The team's international breakthrough coincided with growing recognition of speed climbing as a legitimate discipline. The sport, which dominated Olympic demonstration slots and is now under consideration for permanent inclusion, demands explosive power, tactical route knowledge, and split-second decision-making. Radical Rise's competitors have logged over 2,000 hours of practice collectively in the past 18 months.
Their success reflects a broader transformation in Los Angeles's extreme sports landscape. While traditional rock climbing has thrived in nearby areas like Joshua Tree and the San Gabriel Mountains for decades, competitive indoor climbing remained relatively niche.

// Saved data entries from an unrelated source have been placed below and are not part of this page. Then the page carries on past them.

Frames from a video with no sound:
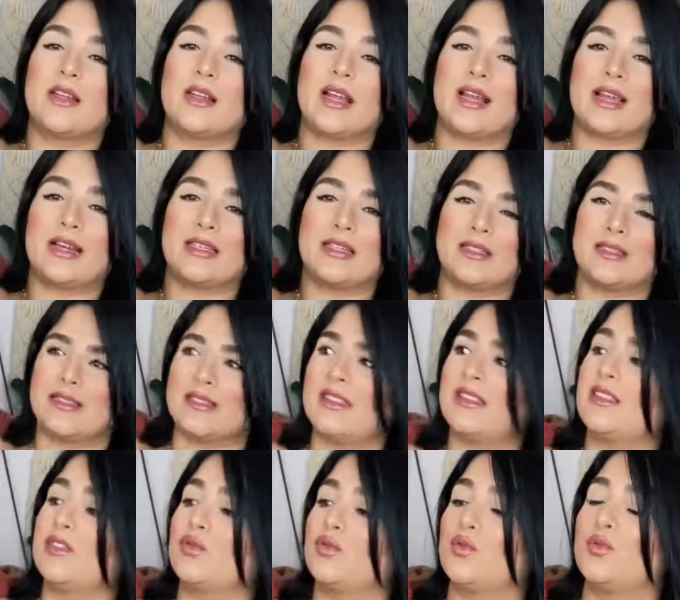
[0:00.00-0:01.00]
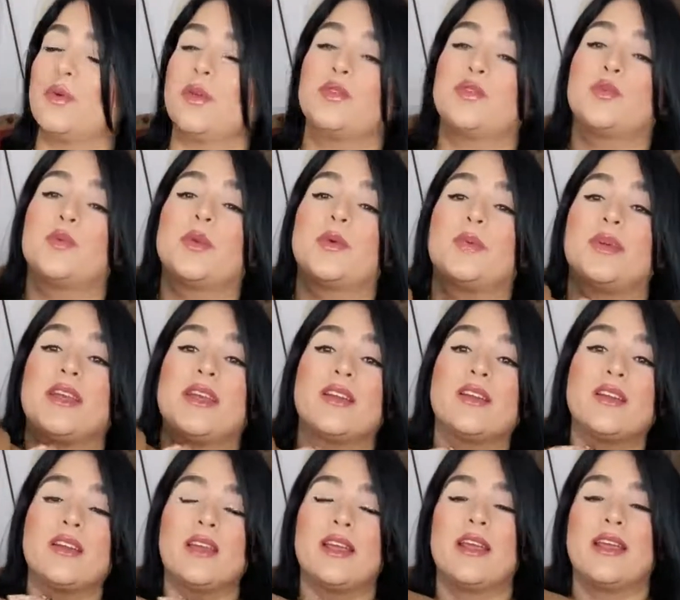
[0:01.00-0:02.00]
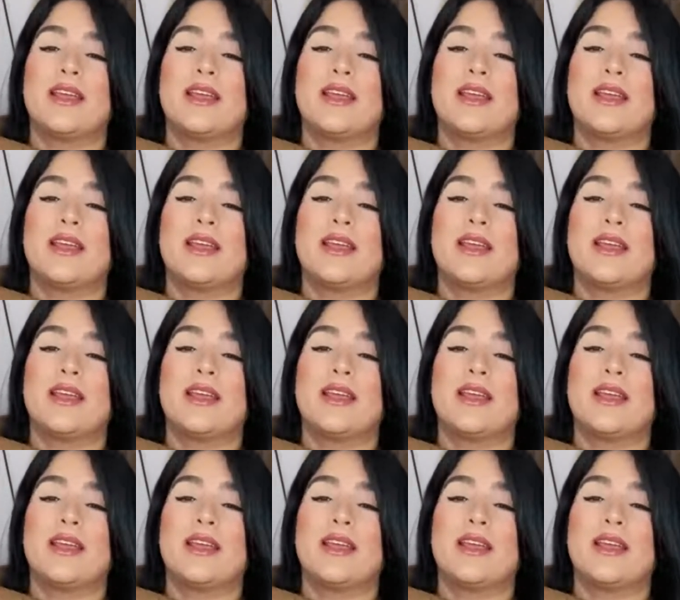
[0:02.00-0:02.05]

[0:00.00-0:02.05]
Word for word: La calidad se siente súper, súper bien.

That changed when younger athletes, many priced out of surfing and skateboarding culture, discovered climbing's combination of accessibility and intensity.
The collective trains four days weekly, with sessions running from 6 a.m. to midnight to accommodate members' day jobs. Equipment costs remain modest—climbing shoes around $120, harnesses under $100—removing barriers that gatekeep sports like mountaineering.
Looking ahead, Radical Rise is hosting the Pacific Regional Speed Climbing Championships this October at their downtown location. They're also expanding into a second space near Koreatown, with plans to launch youth programming across South LA.
For a city known for trendsetting sports culture, climbing's grassroots explosion in unconventional venues represents something genuinely fresh: athletic excellence emerging not from exclusive facilities or wealthy patronage, but from community-driven passion.